Work request
Below are the records; print them again exactly and omit the pictures.

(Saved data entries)
● ● ● ● ●
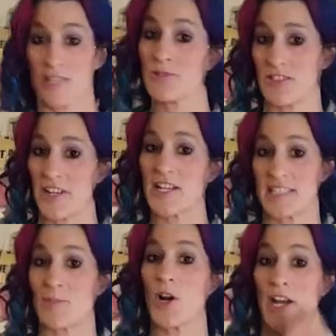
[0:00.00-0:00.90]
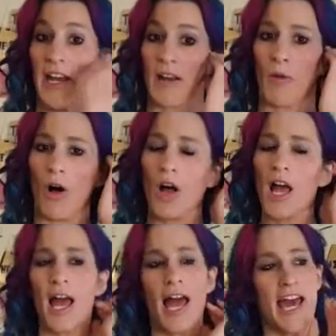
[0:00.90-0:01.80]
he was a very smart animal.
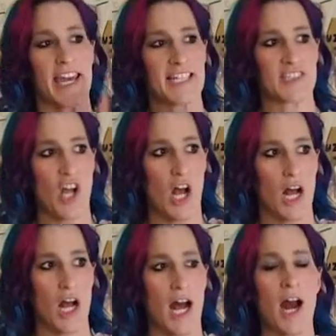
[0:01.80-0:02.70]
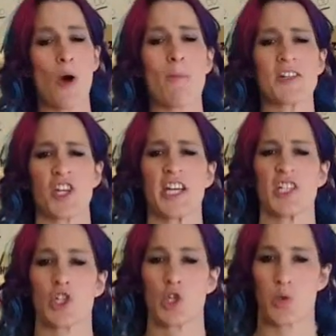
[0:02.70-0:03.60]
And I saw how much he
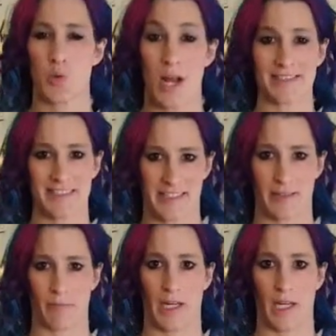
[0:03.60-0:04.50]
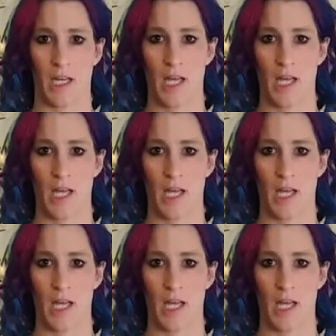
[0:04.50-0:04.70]
trusted me.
● ● ● ● ●
Expected answer
[0:00.00-0:00.90]
[0:00.90-0:01.80]
he was a very smart animal.
[0:01.80-0:02.70]
[0:02.70-0:03.60]
And I saw how much he
[0:03.60-0:04.50]
[0:04.50-0:04.70]
trusted me.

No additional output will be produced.